Big data and machine learning – definition, importance, differents
The purpose of this survey paper is to define Big data and understand how it is different from traditional data set, what purpose it serves, the issues and challenges in Big data, what are the defining characteristics of the Big data. And one of technologies that uses Big data i.e. Machine learning is explored, and two techniques used in Machine learning are studied and compared.
Keywords: Big data, k-means, SVM, Machine learning.
The term big data tough coined in 1990’s has been a buzz word since last decade and many big corporate companies and tech giants are trying to develop new technologies for it and investing in it. In 2011 six national departments and agencies — the National Science Foundation, NIH, the U.S. Geological Survey, DOD, DOE and the Defense Advanced Research Projects Agency — announced a joint research and development initiative that will invest more than $200 million to develop new big data tools and techniques.
So, what is Big data?
Big data as the term suggest is about dealing with large amounts of data. Everything in this world exhausts data. Big organizations are trying to collect this data to study and understand patterns of masses, climates, weather, to understand genome code and many more. Many big companies are collecting and possess large amount of data that is too voluminous or unstructured to be analyzed or processes using traditional data structure methods. This burgeoning source of data is collected from social media, online activity, sensors, videos, surveillance cameras voice recording form calls and GPS data and many ways.
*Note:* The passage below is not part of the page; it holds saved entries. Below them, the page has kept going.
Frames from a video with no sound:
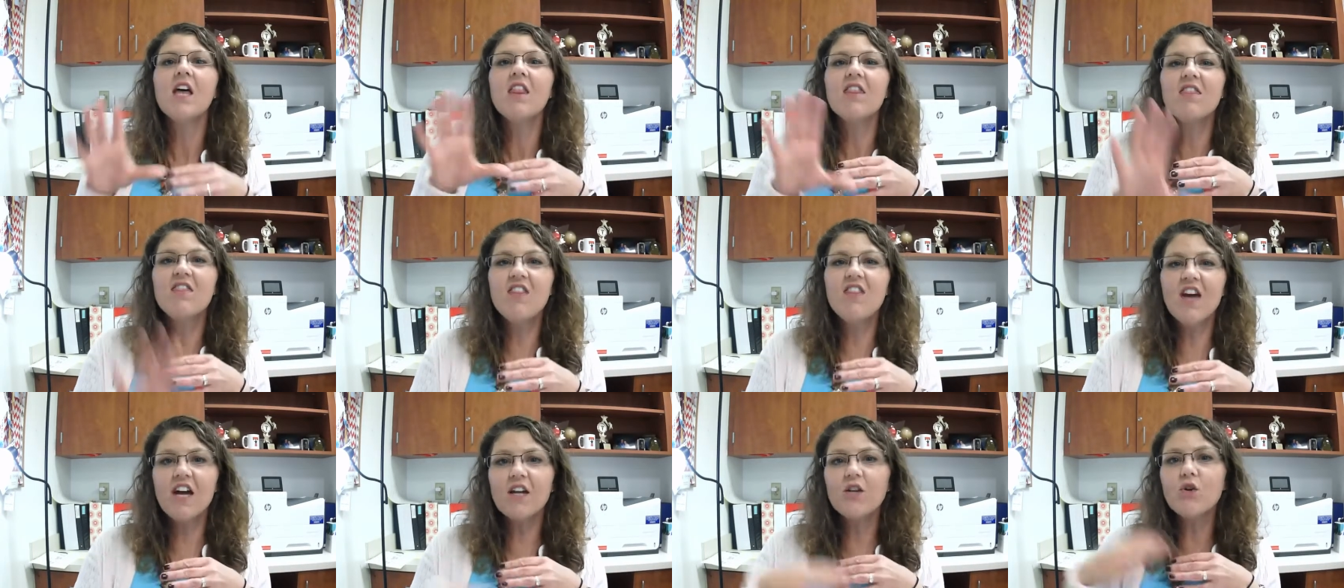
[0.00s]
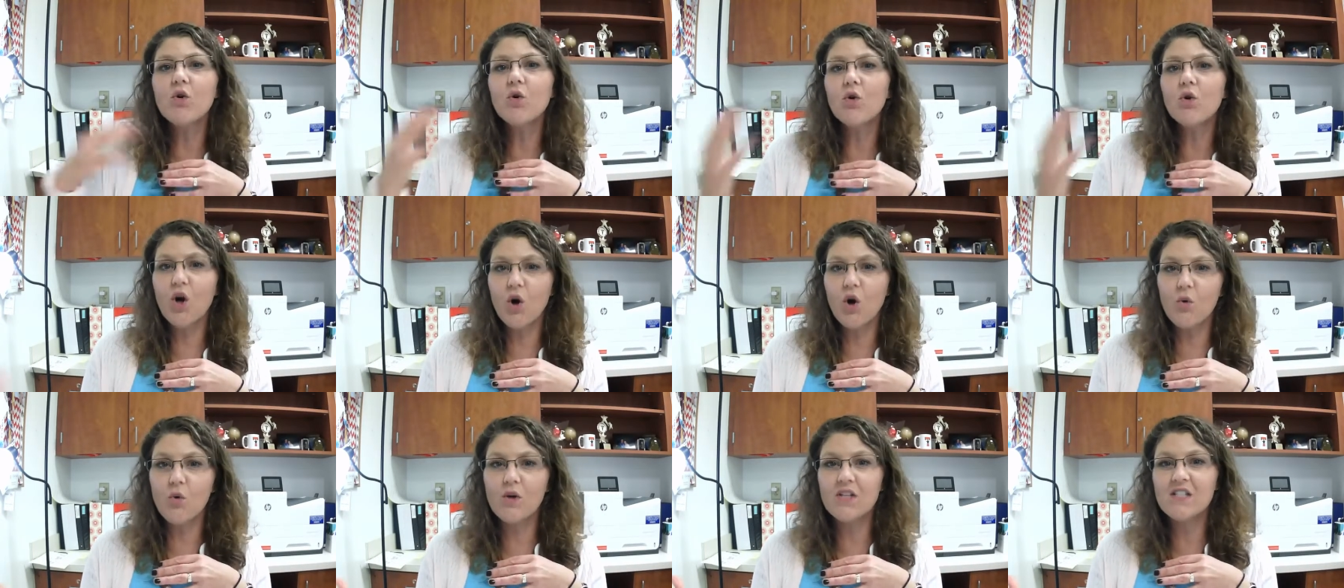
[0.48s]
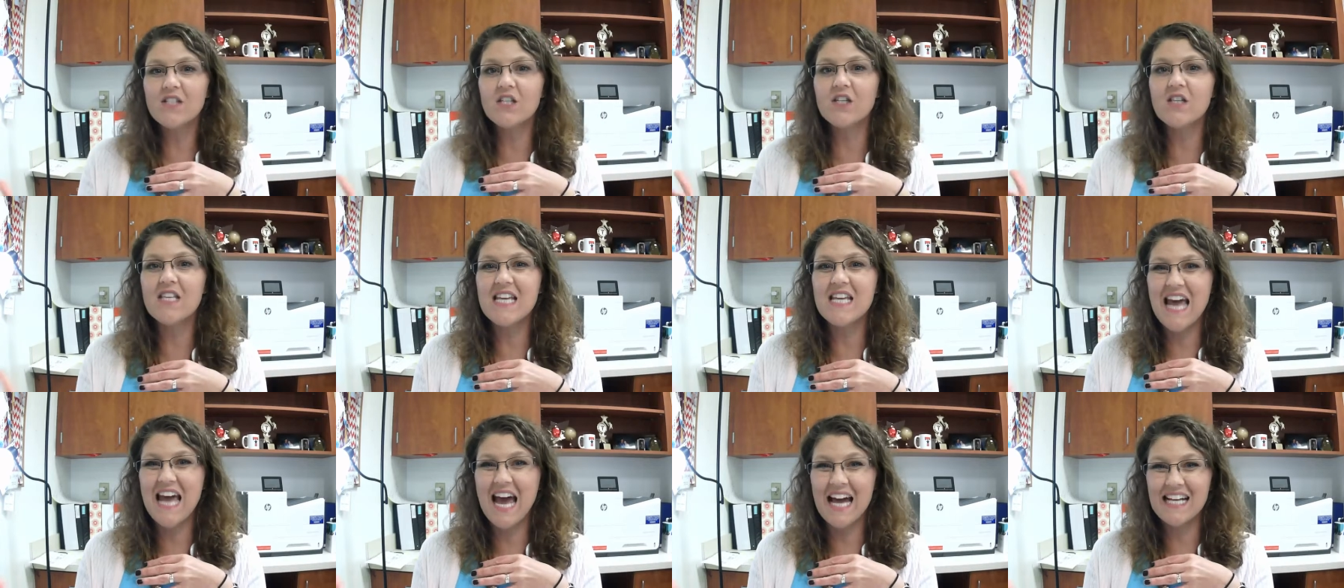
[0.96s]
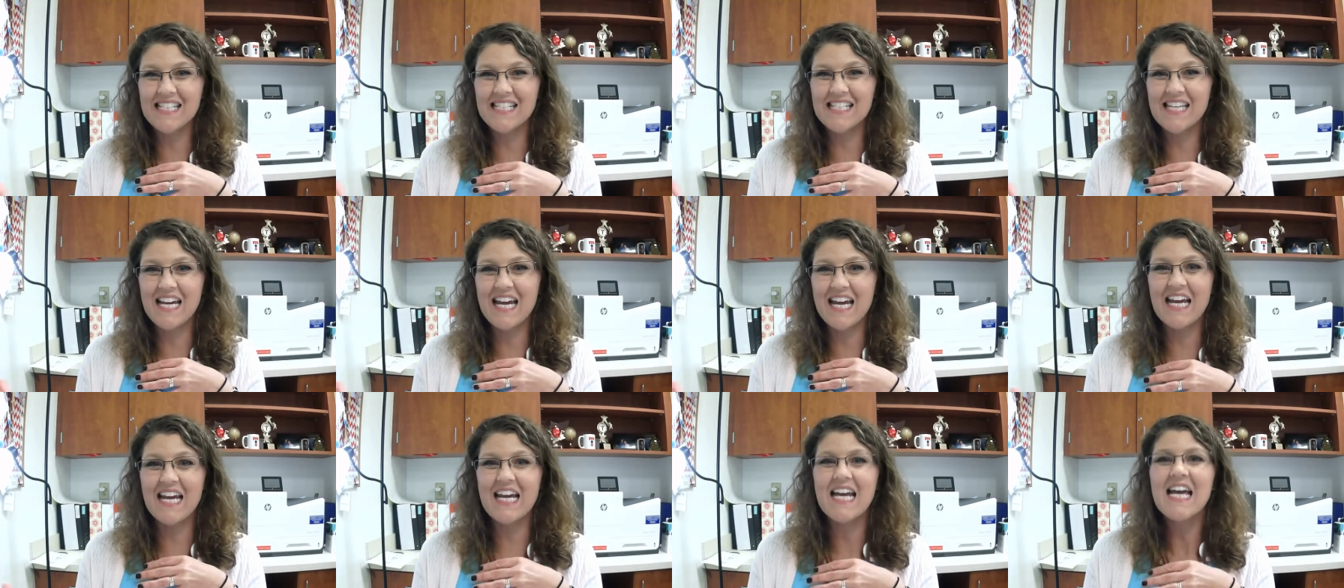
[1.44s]
Then you'll go into the
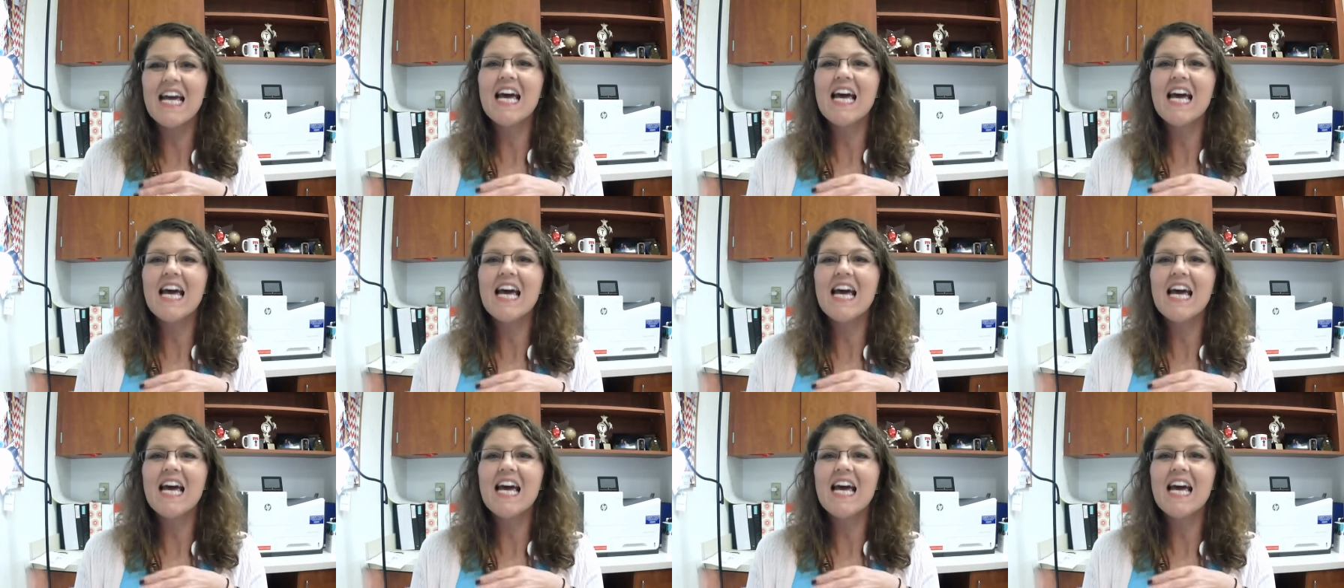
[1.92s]
essay.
The impacts of Big data can be seen all around us like google predicting the term you about to search or Amazon suggesting product for you. All of this done by gathering, studying and analyzing big chunks of data all of us exhaust.
What makes Big data so important?
A simple way to answer it would be, data-driven decisions are much better then decisions driven by intuitions. This can be archived by Big data. With so much of data collected by companies. If the companies can form and understand the patterns, the managerial decisions can be much more efficient for the companies. It is the potential in Big data to give predictive analysis that has put so much attention on it.
Issues and Challenges
There are three data types categorized in Big data:
- Structures data: more traditional data.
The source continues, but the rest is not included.